Josip Račić was born on 22 March 1885 in Horvati, near Zagreb (today the area of Knežija and Srednjaci). From 1892 to 1896 he went to the lower town general elementary school for boys in Samostanska ulica in Zagreb (today called the Josip Juraj Strossmayer Elementary School). His elementary school drawing master was the artist Oton Iveković. From 1896 to 1900 he attended the Royal High School in Zagreb, which is now the home of the Mimara Museum.

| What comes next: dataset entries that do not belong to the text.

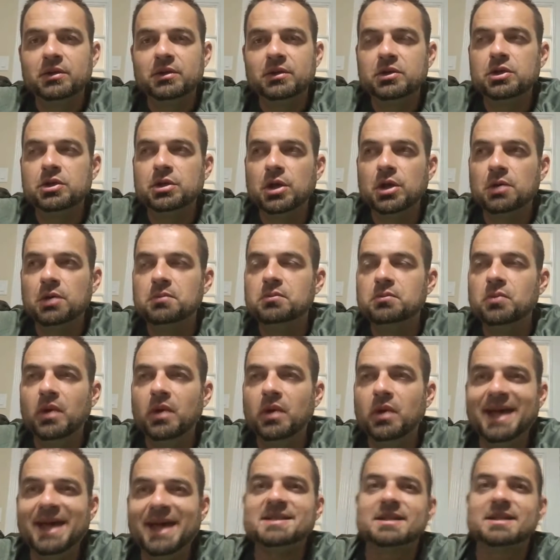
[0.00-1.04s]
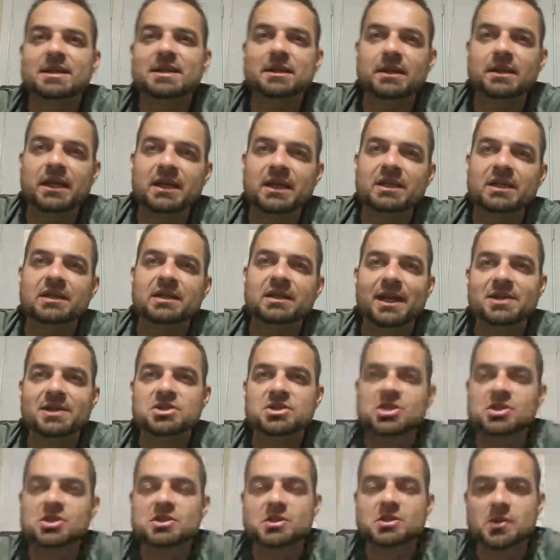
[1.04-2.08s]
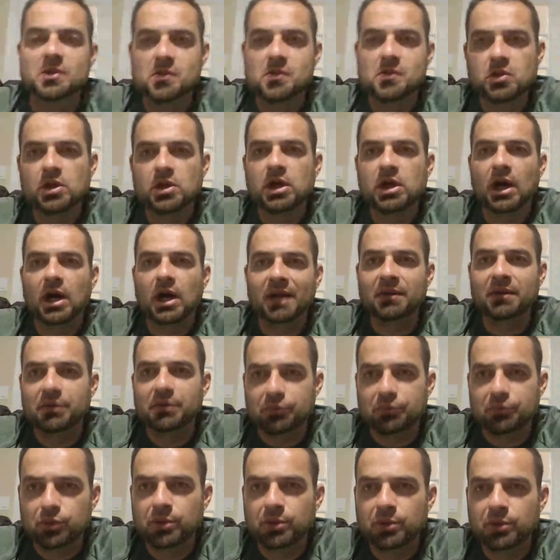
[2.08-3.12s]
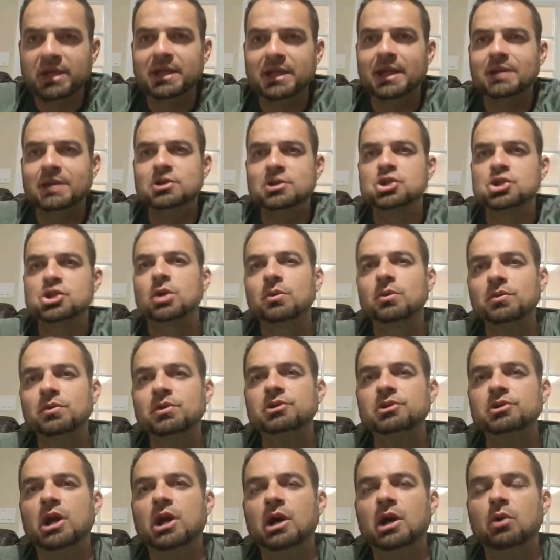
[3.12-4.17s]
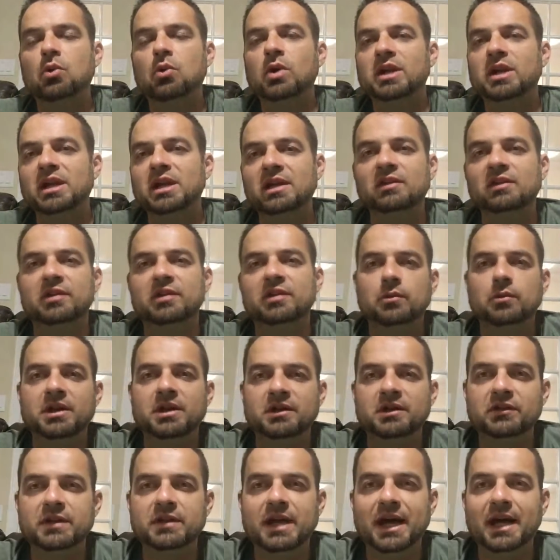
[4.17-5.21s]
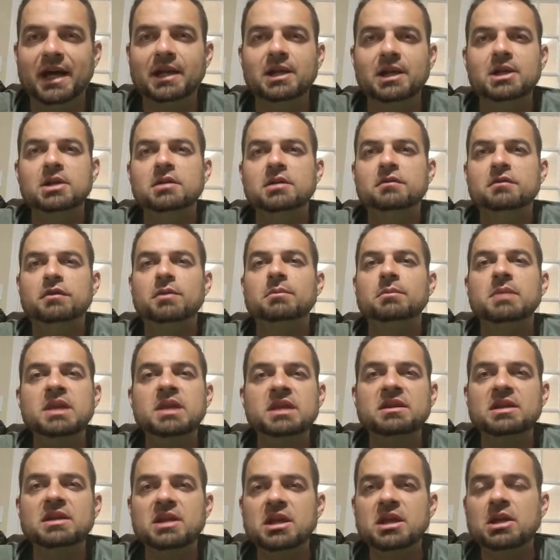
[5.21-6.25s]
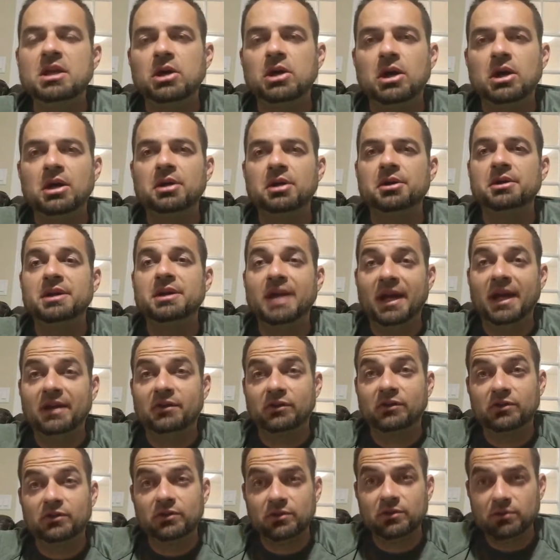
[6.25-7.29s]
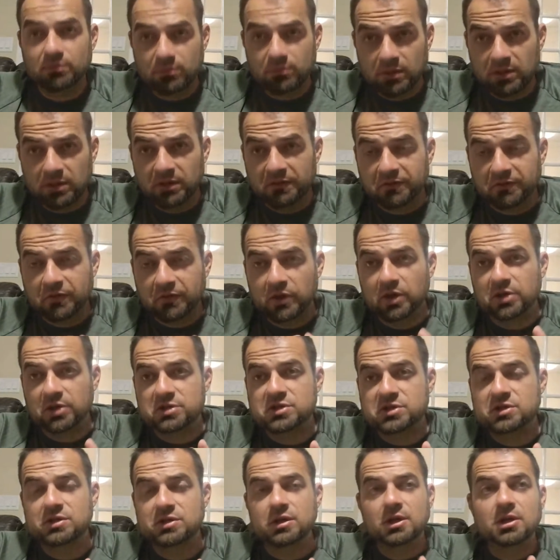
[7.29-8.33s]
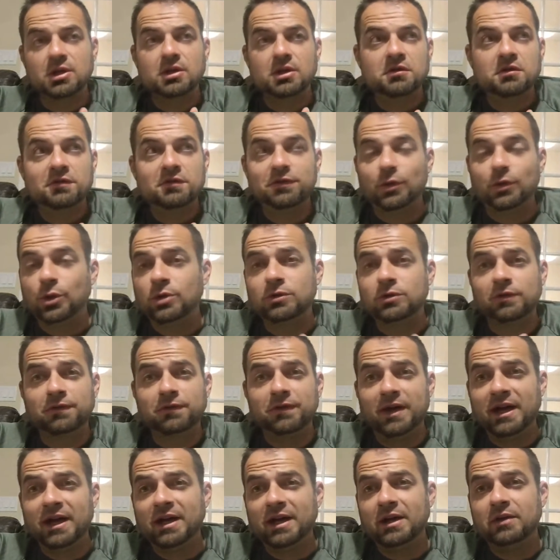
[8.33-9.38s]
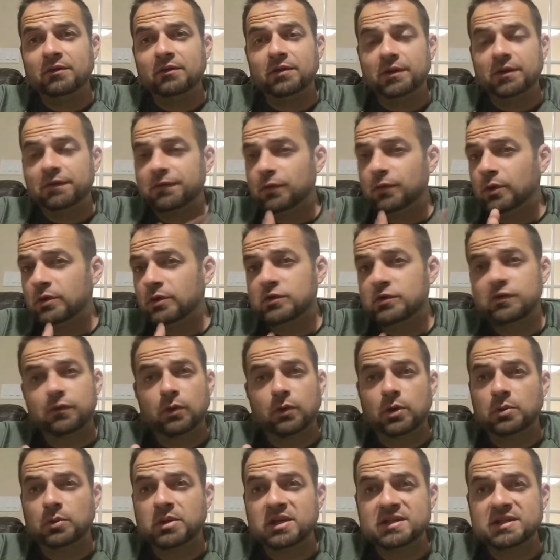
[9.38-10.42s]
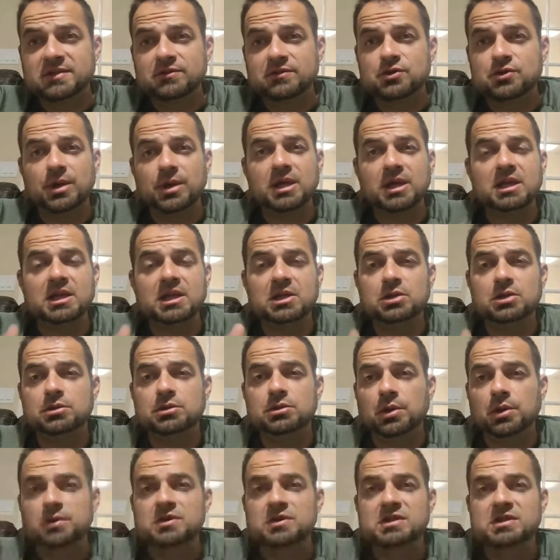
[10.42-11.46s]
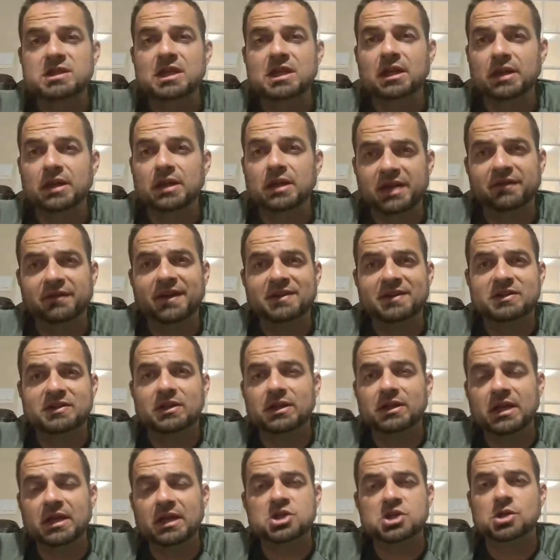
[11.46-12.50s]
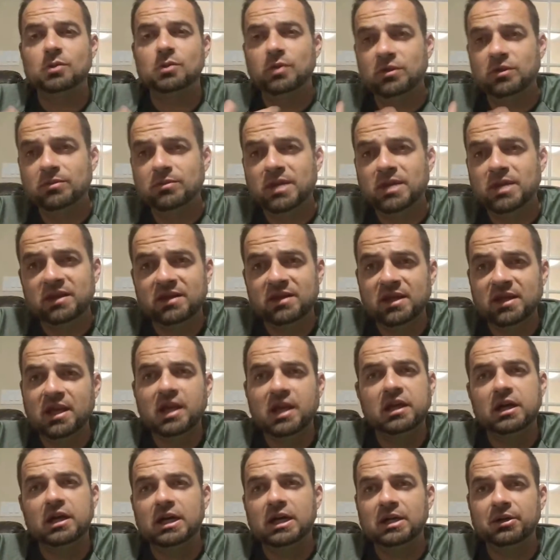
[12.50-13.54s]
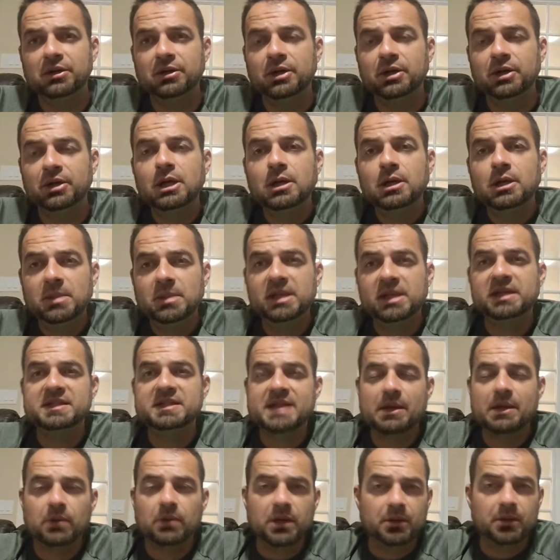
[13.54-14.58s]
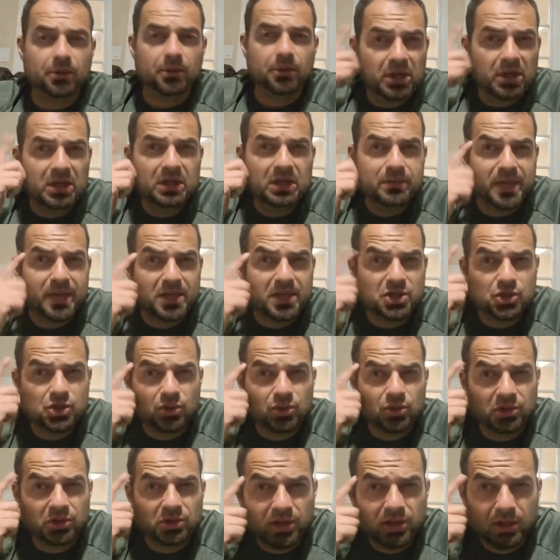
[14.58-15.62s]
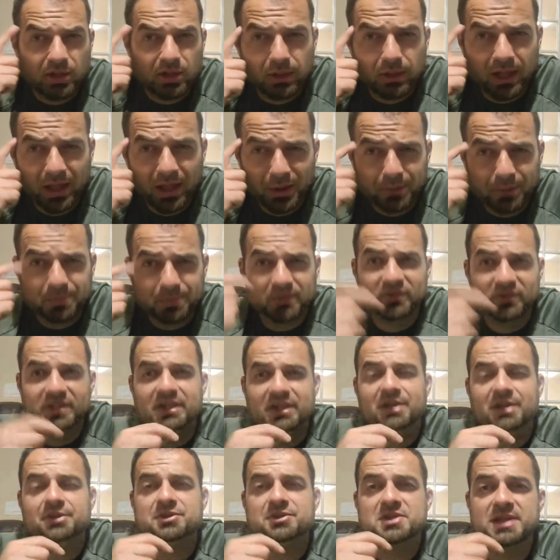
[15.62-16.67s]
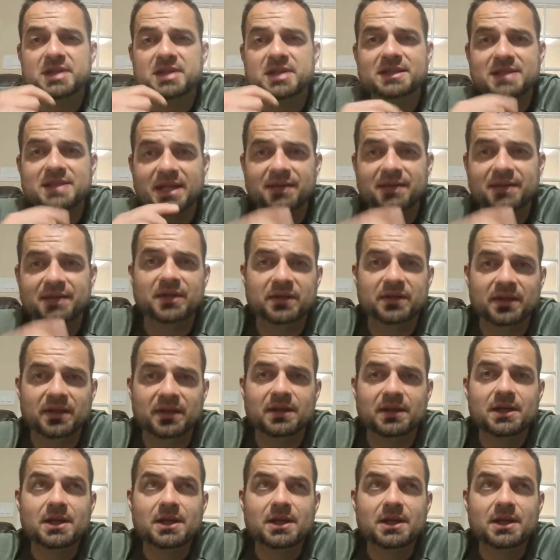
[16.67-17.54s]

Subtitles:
you know, escalated and just gotten through it and shown the dog what is and what is not. For me, the e-collar, yes, in the first 4 to 5, in the first 4 weeks of training, you don't see a lot of escalation with me in the e-collar, because I want to really make sure the dog 100% understands everything.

Račić learned the trade of lithography from 1900 to 1903 from Vladimir Rožankowsky, a master craftsman and owner of a lithographic studio in Zagreb. In 1904 he went to Munich to study at the School of Anton Ažbe who very quickly noticed Račić's talents and encouraged him to go on working and studying. In 1905, Račić was briefly employed as a lithographic draughtsman in the firm of Deutsches Verlag R. Bong und Comp in Berlin, but later the same year returned to Munich and entered the Academy of Fine Arts, where he studied for three years (1905–1908) under such teachers as Johann and Ludwig Herterich, and Hugo von Habermann. At that time Munich was a center of European art scene for realism, Post-Impressionism, Symbolism and Jugendstil.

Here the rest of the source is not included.